Why, you may wonder why you hadn't thought of this sooner. Maybe it was those damned meds. This goes back to my earlier point about psychotic breaks. There's so much...clarity isn't there? It's so obvious what has to be done. Medications just...cloud things, obscure the real issues. That's why a psychotic break is helpful now and then. Clears the air. Just ask Wayne LaPierre, CEO of the NRA. He's been off his meds for some while now and he'll tell you that he's never been sharper. Ted Nugent says he stopped his medications and it was like a fog had been lifted. He saw the light. It was a muzzle flash. Both of them welcome their psychotic breaks when they happen, which these days is fairly often.

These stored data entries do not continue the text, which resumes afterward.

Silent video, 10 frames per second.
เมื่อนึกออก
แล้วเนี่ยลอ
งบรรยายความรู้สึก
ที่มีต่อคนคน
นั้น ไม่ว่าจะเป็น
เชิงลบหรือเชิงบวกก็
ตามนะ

Now I'm just speculating here. See I have this idea that this was quite possibly the last bit of internal dialogue had by Aaron Alexis, the now-deceased Navy yard shooter who met his ignominious end on Sept.16th while he was shooting up the place down in DC. I'm thinking he must have heard voices or seen visions that assured him in somewhat the same way I've delineated above. I have no proof of this of course, but think about it. Why on earth would a gainfully employed Navy reservist feel the urge to go buy himself a weapon, go down to the Washington Navy Yard and blast the place, killing thirteen people? It's not what the lion's share of responsible gun owners do. Most responsible gun owners don't have a need to play "show and tell" with their weapons. They don't have urges like this. They're not waking up wondering "How many fools can I kill today?" 

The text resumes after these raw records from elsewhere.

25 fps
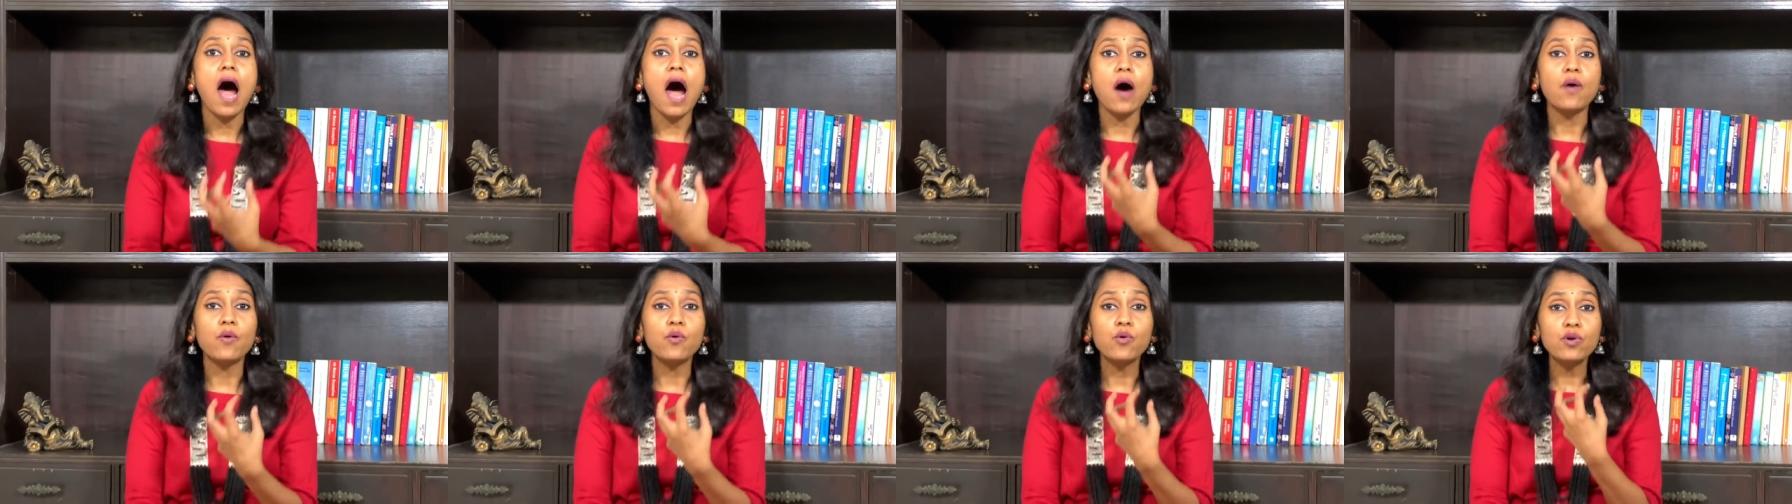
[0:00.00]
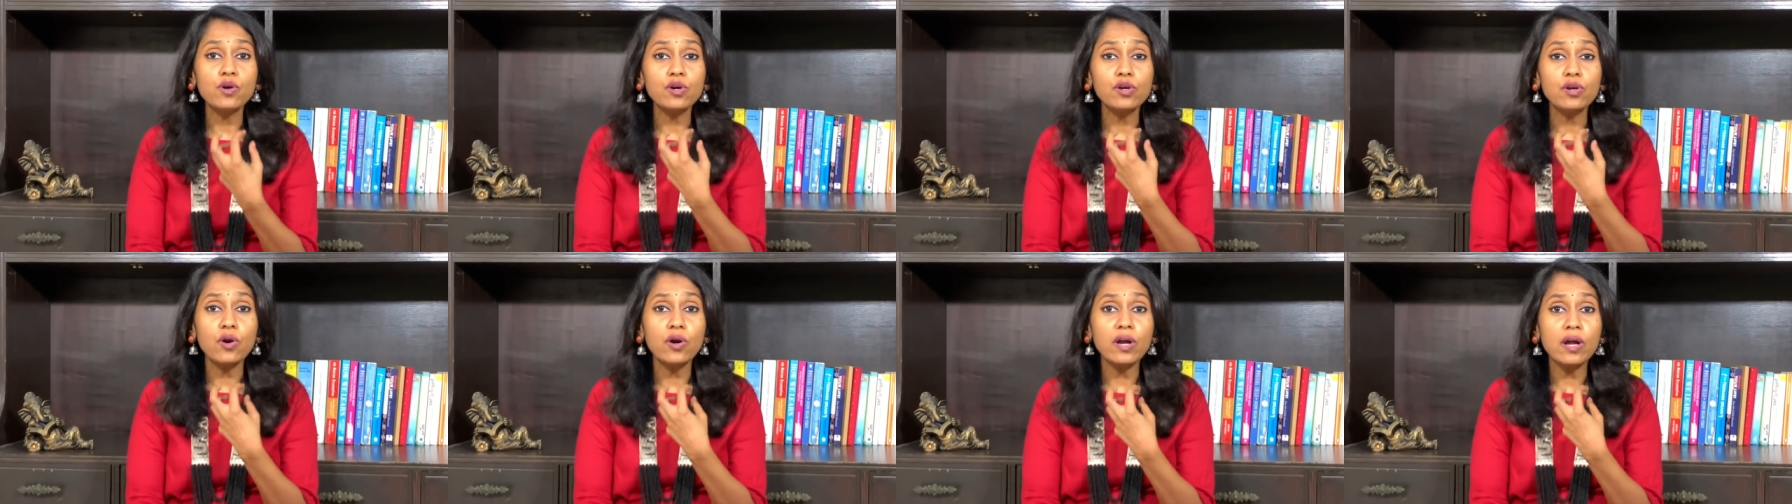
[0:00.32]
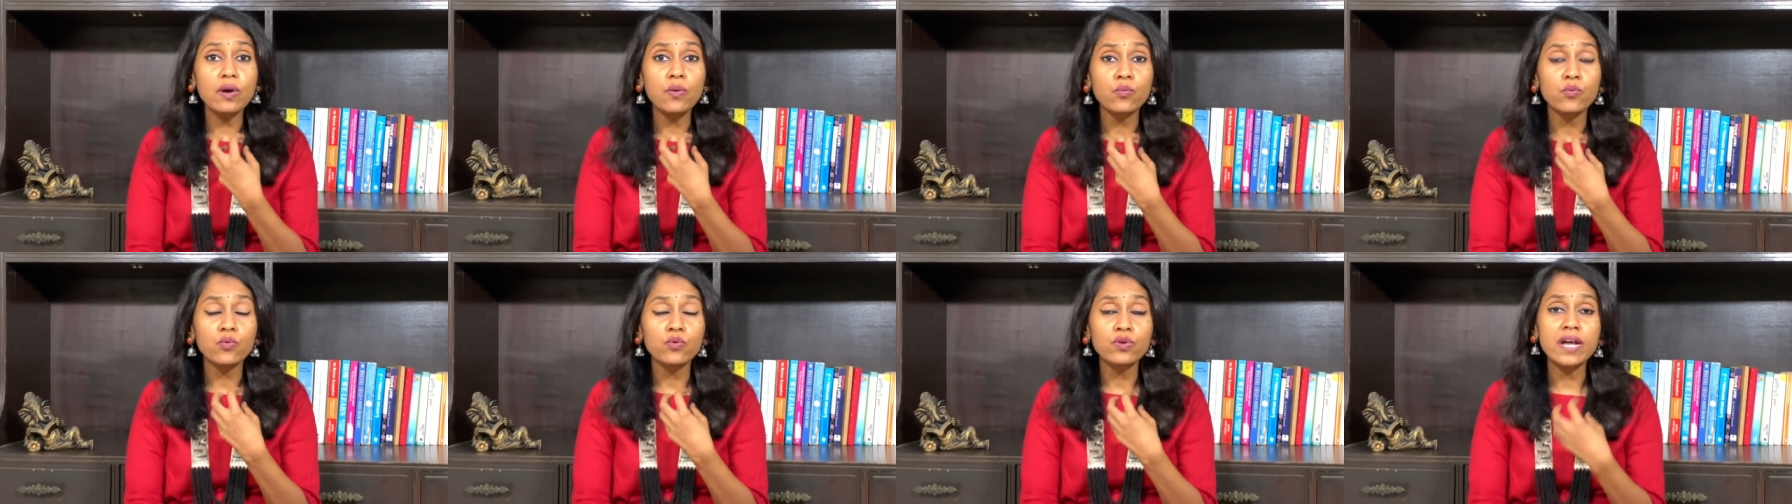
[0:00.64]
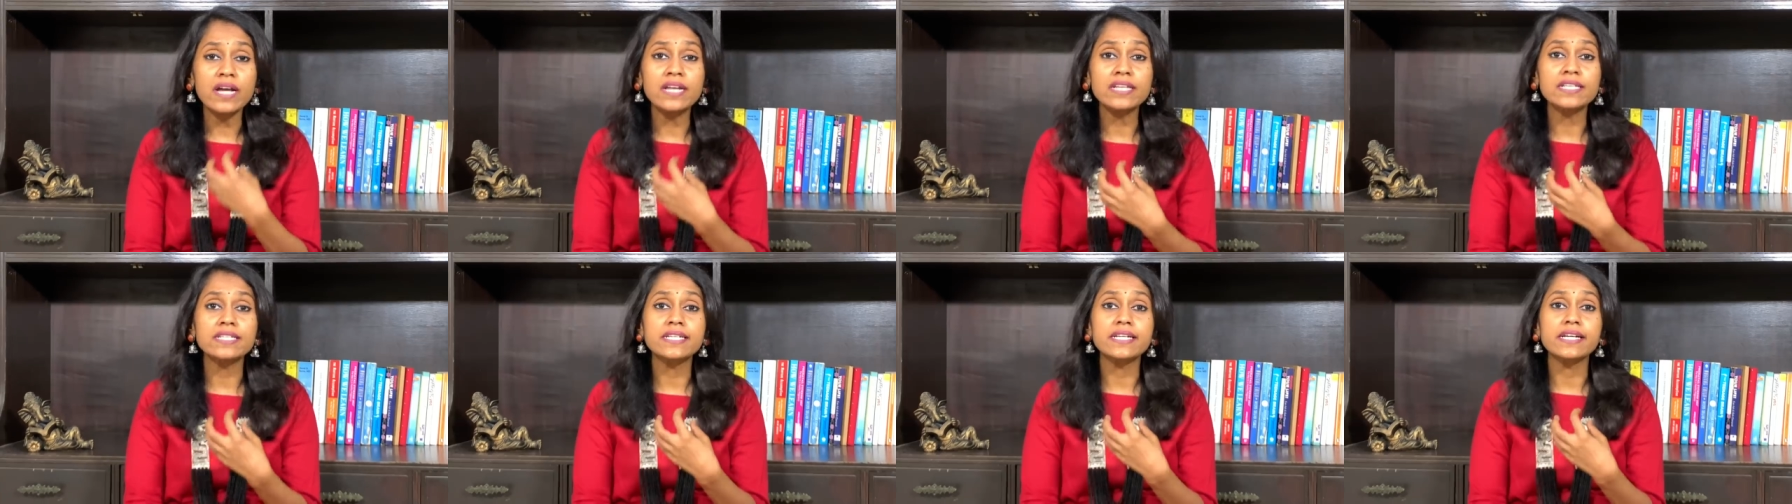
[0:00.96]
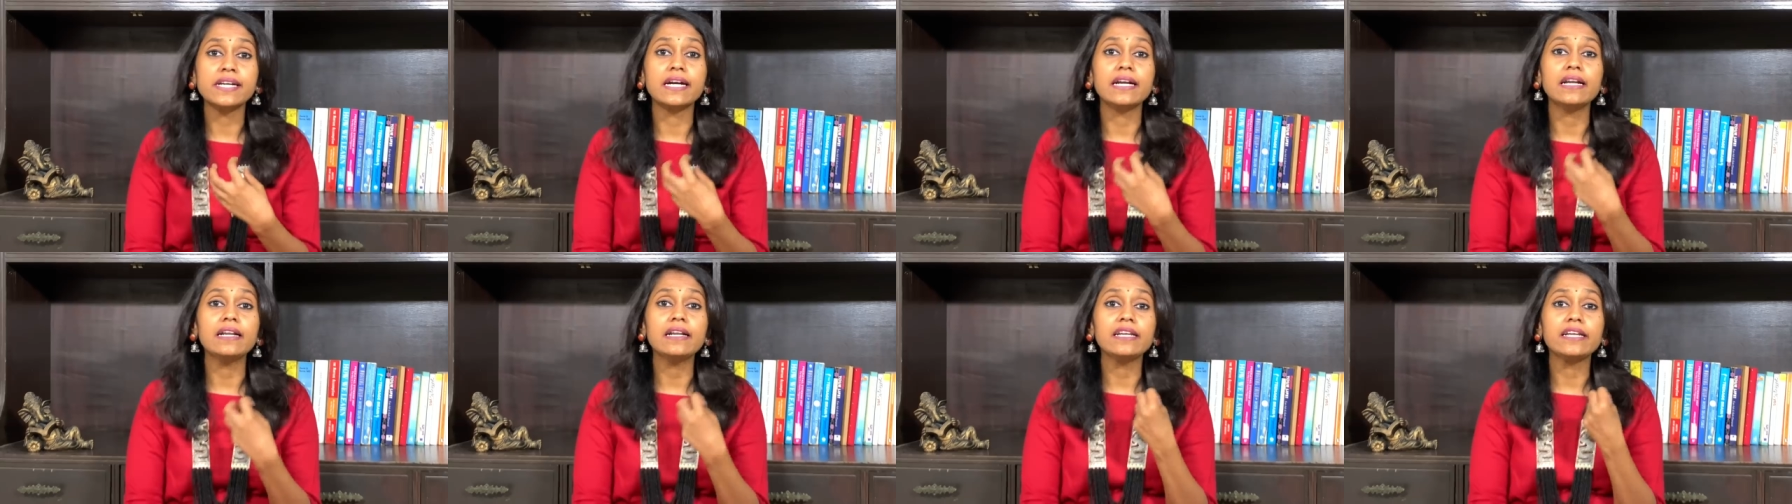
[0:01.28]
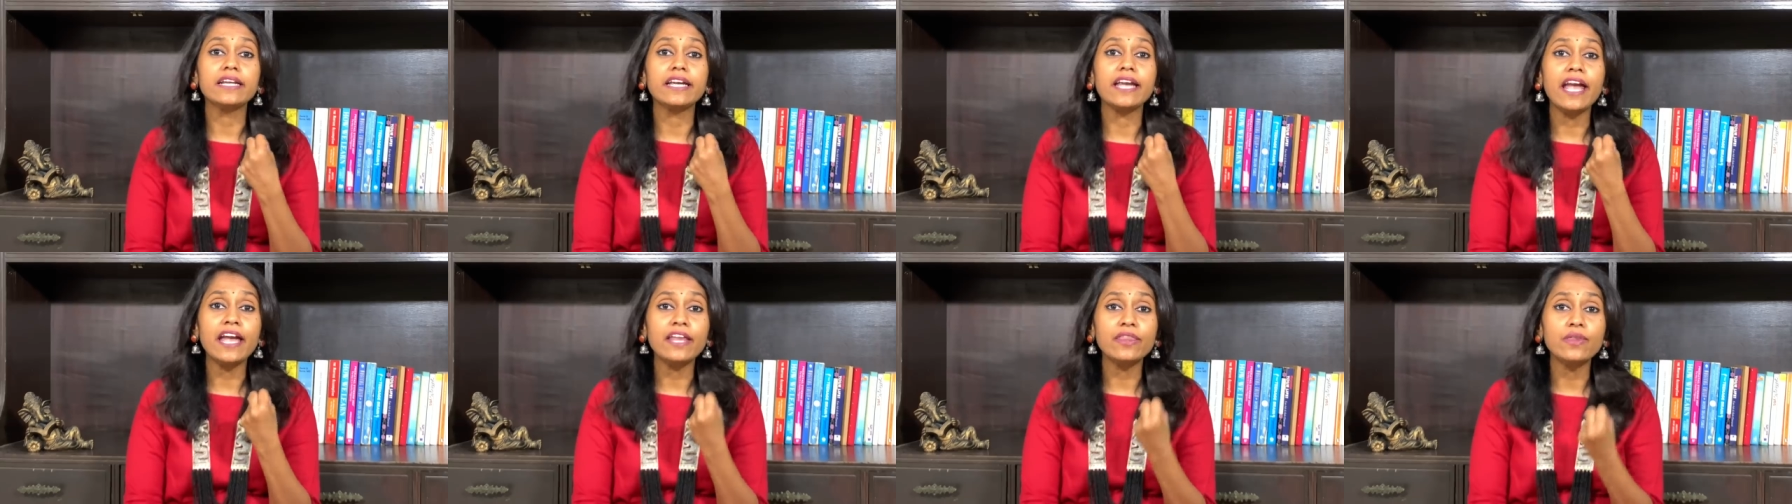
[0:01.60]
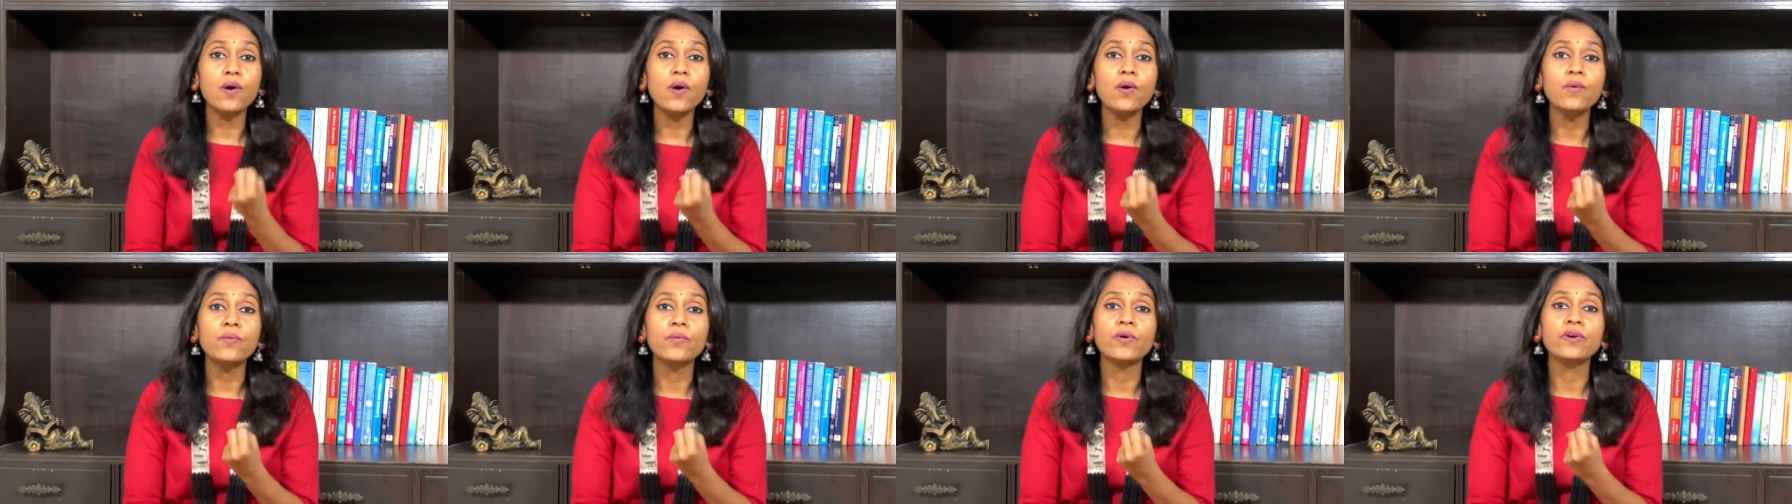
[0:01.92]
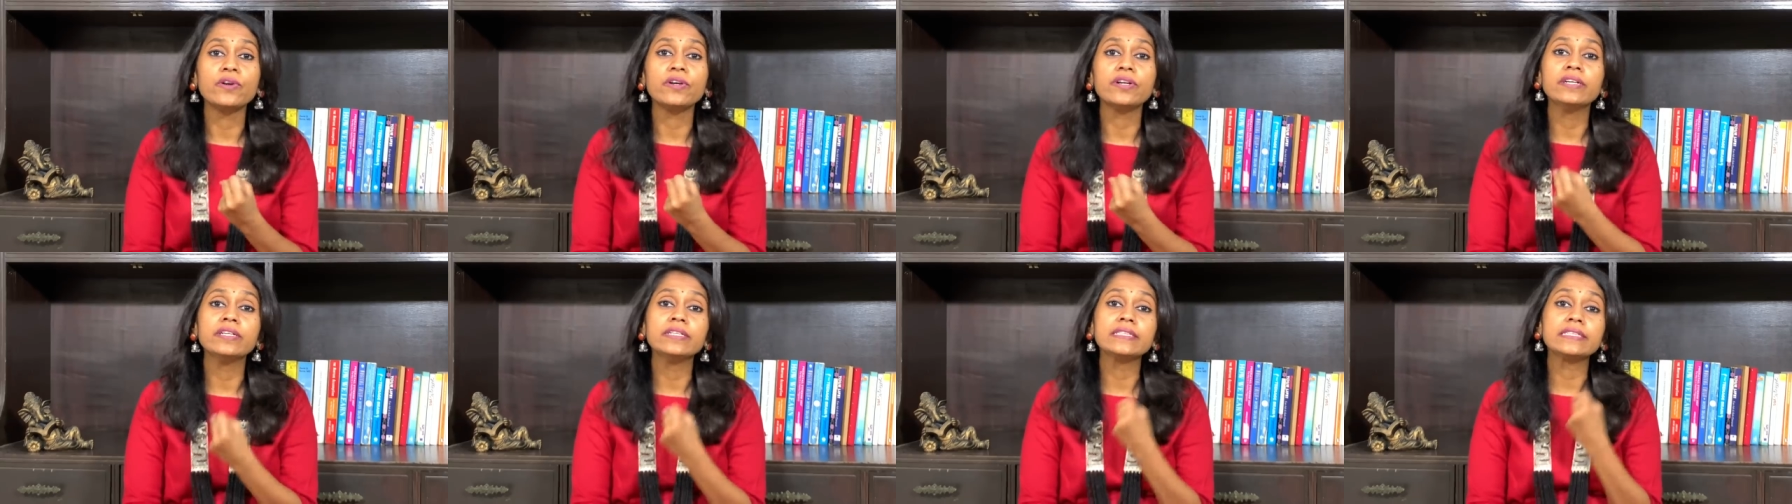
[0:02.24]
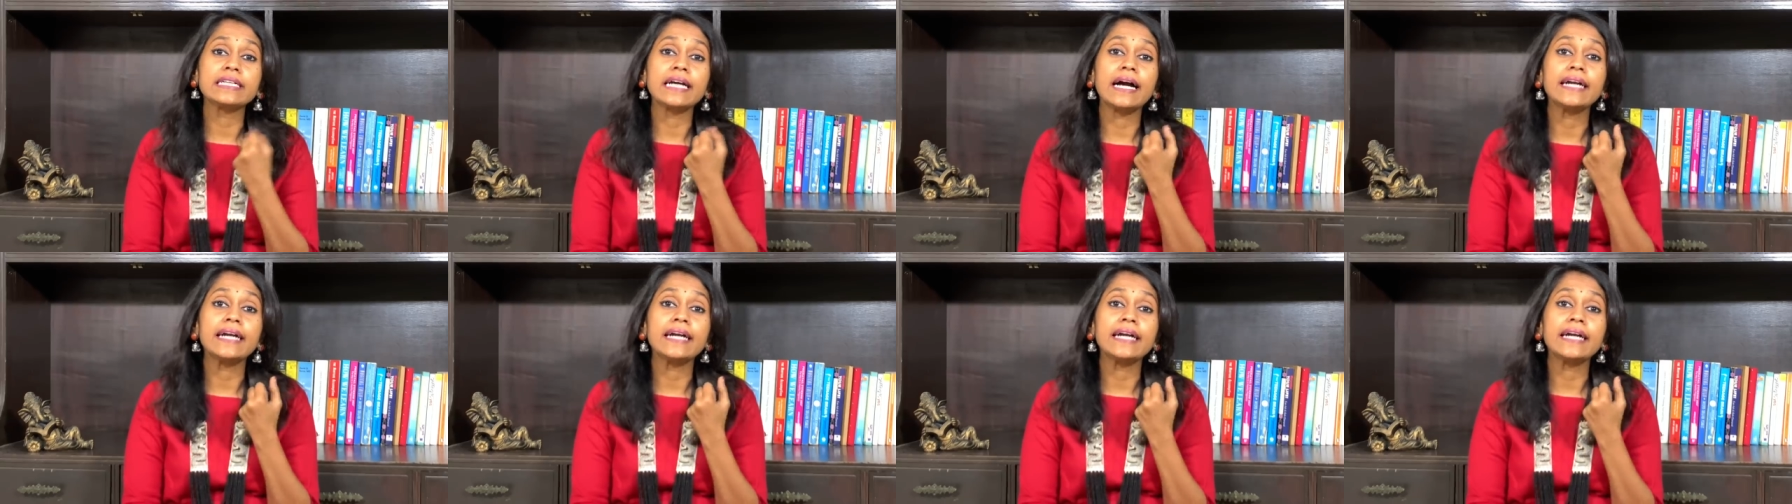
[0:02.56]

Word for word: அவங்களோட உணர்ச்சிகள் ஏதோ ஒண்ணு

So what's my point? I don't really know. All of the sensible sounding solutions get shouted down by, it turns out, crazy people with guns.  People like the afore-mentioned LaPierre and Nugent who seem to think an armed society is a safer society. I suppose it makes a kind of sense, and I might at least understand the premise if there wasn't so much evidence pointing out the contrary. Seems like the only thing this armed utopia brings us is more dead people. As a prescription for armed violence, it makes about as much sense as trying to cure a cocaine addiction by rehabbing (that is a word!) in a crack house.
But that's just me.

By the way, a dear friend who happens to own a gun and concealed carry permit tells me that in TX, getting a license to carry a gun requires you to jump through hoops equal to the 12 trials of Hercules, after which you must submit a DNA sample.
She might have been exaggerating about that part.

Meanwhile I leave you to contemplate the effects of this:





If after exposure to these rays you have strange thoughts in your head, or you can't shake that baked to a delicate crunch feeling, let me suggest seeing a specialist trained in these kinds of...maladies. Reaching for a gun will probably do more harm than good.